Train on single HPU with batch size of 8 on COCO dataset

python3 train.py --experiment=retinanet_resnetfpn_coco --model_dir=/tmp/retina_train --mode=train_and_eval --config_file=configs/experiments/retinanet/config_beta_retinanet_1_hpu_batch_8.yaml

Train on single HPU, train 3 steps, evaluate 5 steps, use COCO dataset from /datasets/coco2017, load backbone checkpoint from /data/init_checkpoint

python3 train.py --experiment=retinanet_resnetfpn_coco --model_dir=/tmp/retina_train --mode=train_and_eval --config_file=configs/experiments/retinanet/config_beta_retinanet_1_hpu_batch_8.yaml --params_override="{'task': {'init_checkpoint': '/data/init_checkpoint/ckpt-28080', 'train_data':{'input_path': '/datasets/coco2017/tf_records/train*'}, 'validation_data': {'input_path': '/datasets/coco2017/tf_records/val*'}  }, 'trainer': { 'train_steps' : 3, 'steps_per_loop': 3, 'validation_steps': 5 }}"

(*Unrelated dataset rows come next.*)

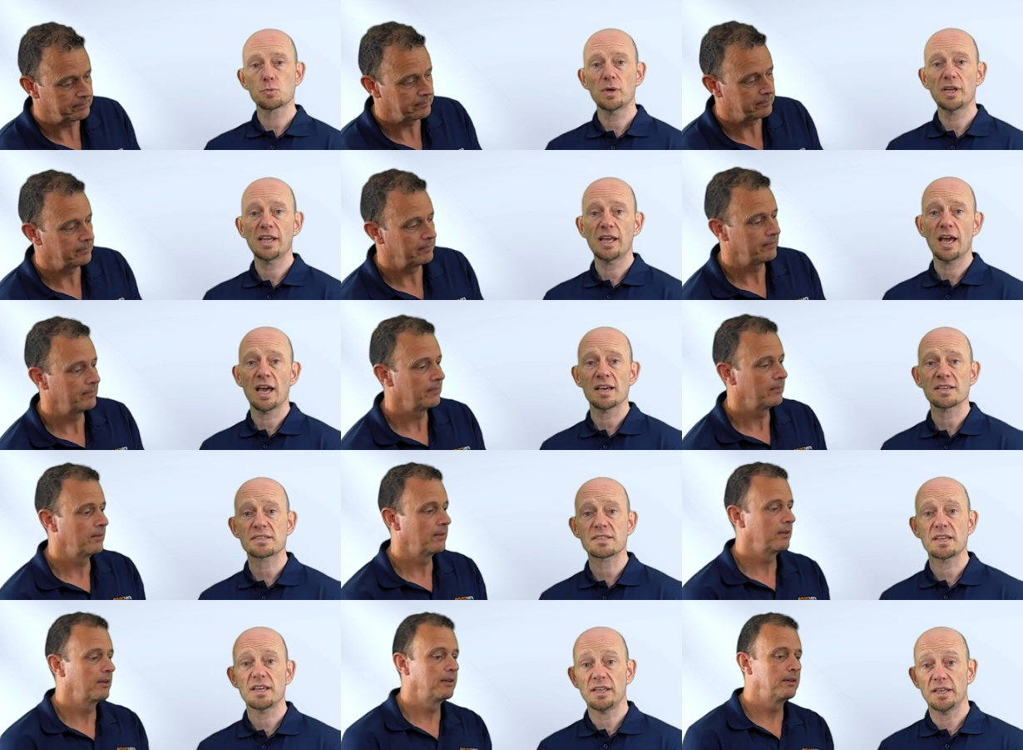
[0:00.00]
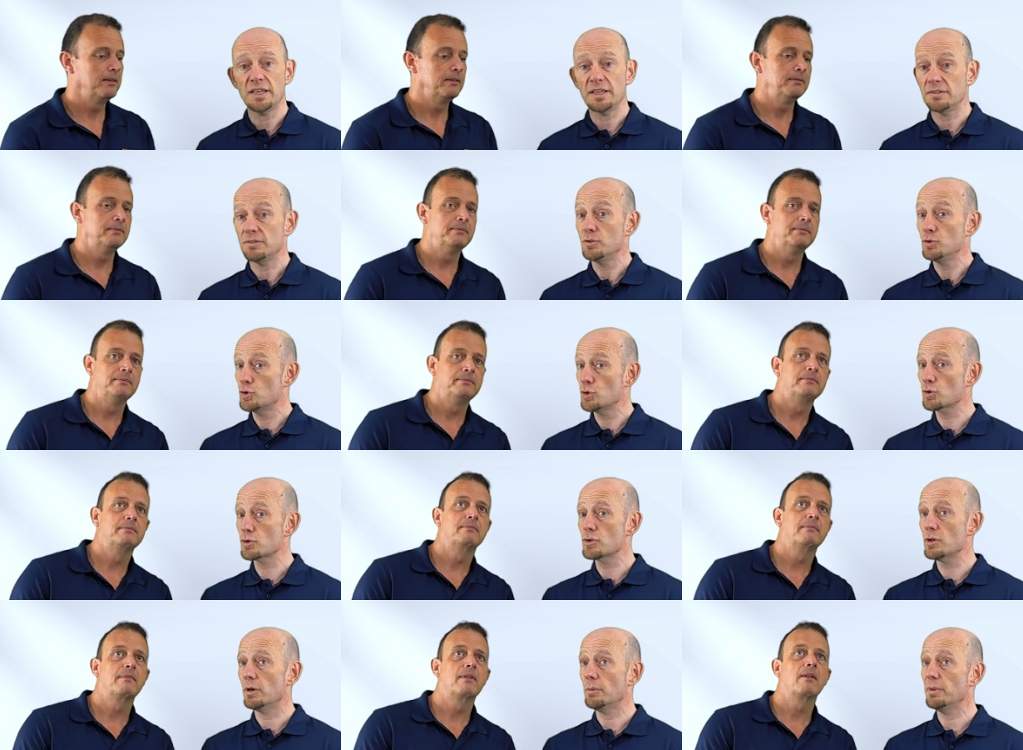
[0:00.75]
Speaker 1: we can't see it
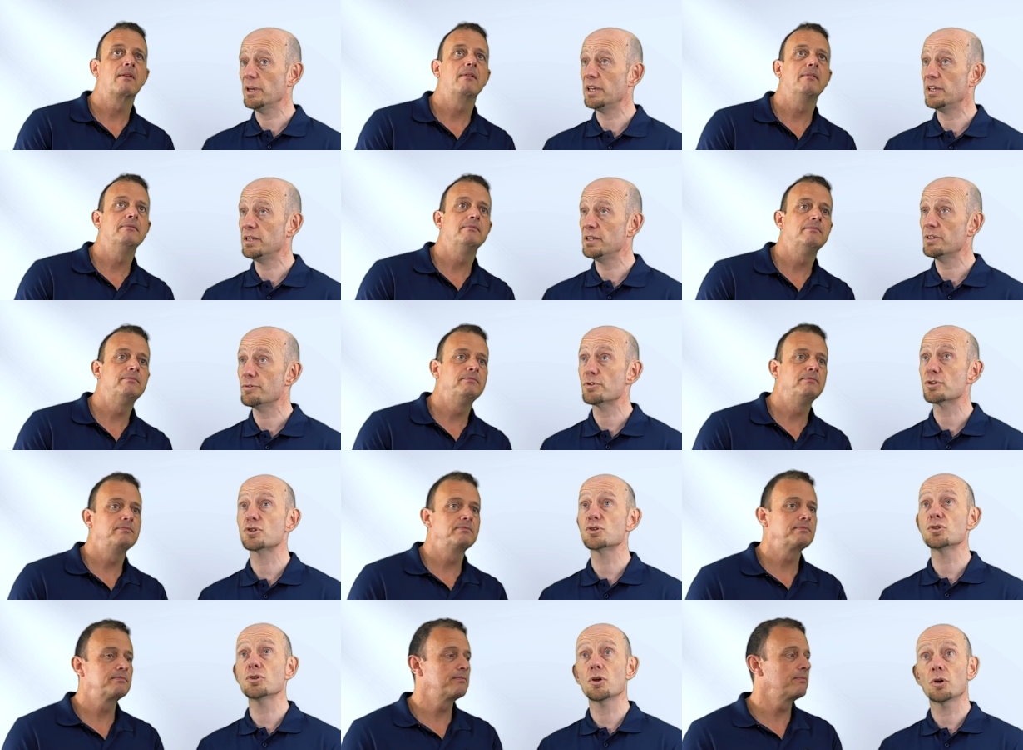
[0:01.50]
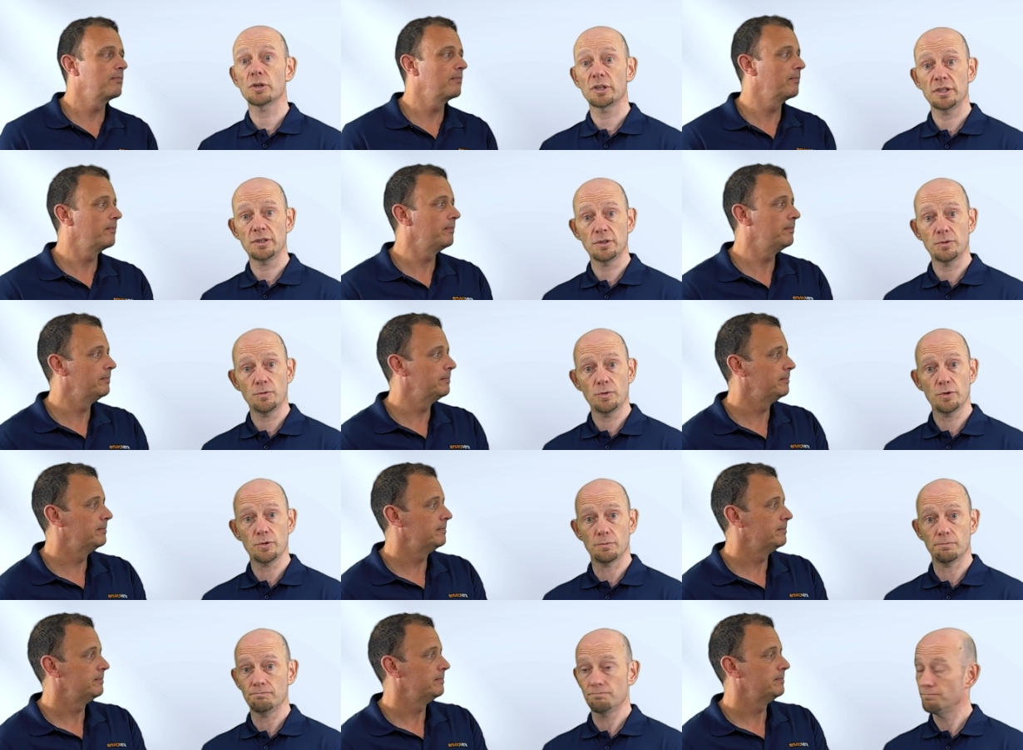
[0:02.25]
does not mean there is none in the
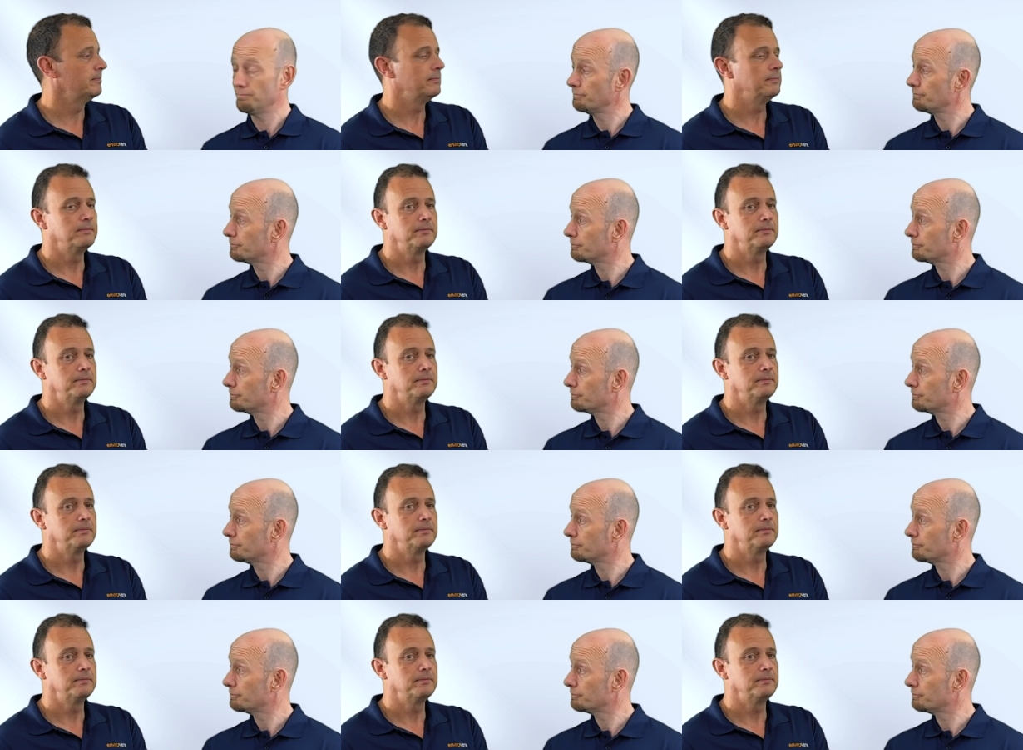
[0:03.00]
room.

Full training on 8 HPUs with global batch size of 64

$PYTHON demo_retinanet.py --num_workers_per_hls=8 --experiment=retinanet_resnetfpn_coco --model_dir=~/tmp/retina_model --mode=train --config_file=configs/experiments/retinanet/config_beta_retinanet_8_hpu_batch_64.yaml --params_override="{'task': {'init_checkpoint': '/software/data/tftf/retinanet/init_checkpoint/ckpt-28080', 'train_data':{'input_path': '/software/data/tf/coco2017/tf_records/train*'}, 'validation_data': {'input_path': '/software/data/tf/coco2017/tf_records/val*'} }}"

Evaluating the training result on CPU

$PYTHON train.py --experiment=retinanet_resnetfpn_coco --model_dir=~/tmp/retina_model/worker_0/ --mode=eval --config_file=configs/experiments/retinanet/eval.yaml --params_override="{'task': {'init_checkpoint': '/software/data/tftf/retinanet/init_checkpoint/ckpt-28080', 'train_data':{'input_path': '/software/data/tf/coco2017/tf_records/train*'}, 'validation_data': {'input_path': '/software/data/tf/coco2017/tf_records/val*'} }}"

Known Issues

  • In version 1.1.0 eval on HPU is temporarily broken, and thus so is running with train_and_eval mode. Refer to evaluating on CPU above.